Stored data entries:

BEGIN

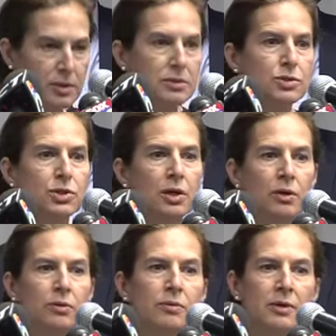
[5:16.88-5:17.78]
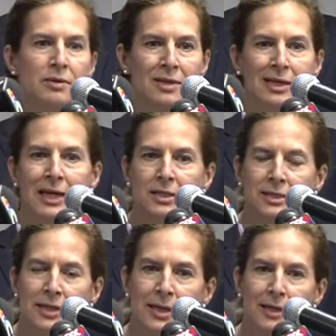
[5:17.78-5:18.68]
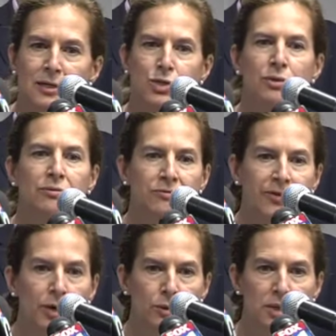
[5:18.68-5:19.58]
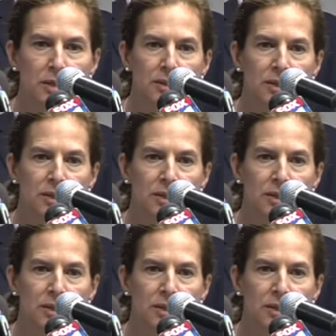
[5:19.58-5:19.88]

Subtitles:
So the next thing is vote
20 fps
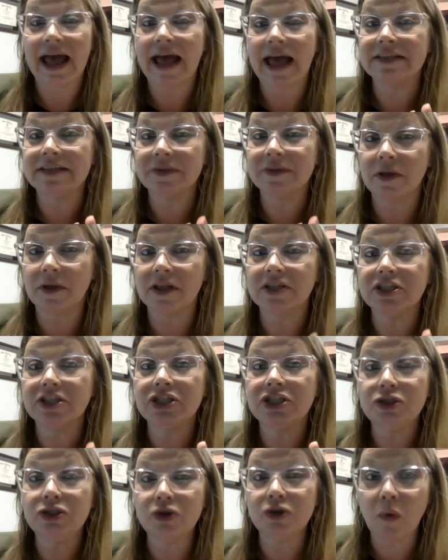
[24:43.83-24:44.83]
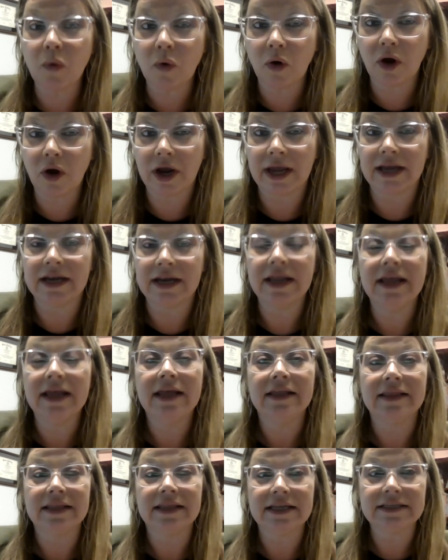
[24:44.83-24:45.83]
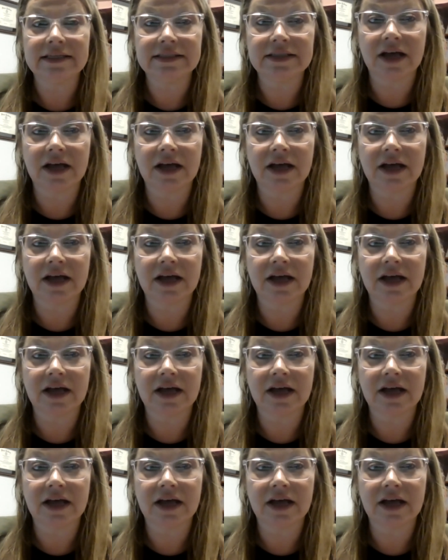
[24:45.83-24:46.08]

as well as storing these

END

* [EXERCISE GOAL]
Leave out the pictures; repeat the data exactly.

* [YOUR RESPONSE]
[5:16.88-5:17.78]
[5:17.78-5:18.68]
[5:18.68-5:19.58]
[5:19.58-5:19.88]

Subtitles:
So the next thing is vote
20 fps
[24:43.83-24:44.83]
[24:44.83-24:45.83]
[24:45.83-24:46.08]

as well as storing these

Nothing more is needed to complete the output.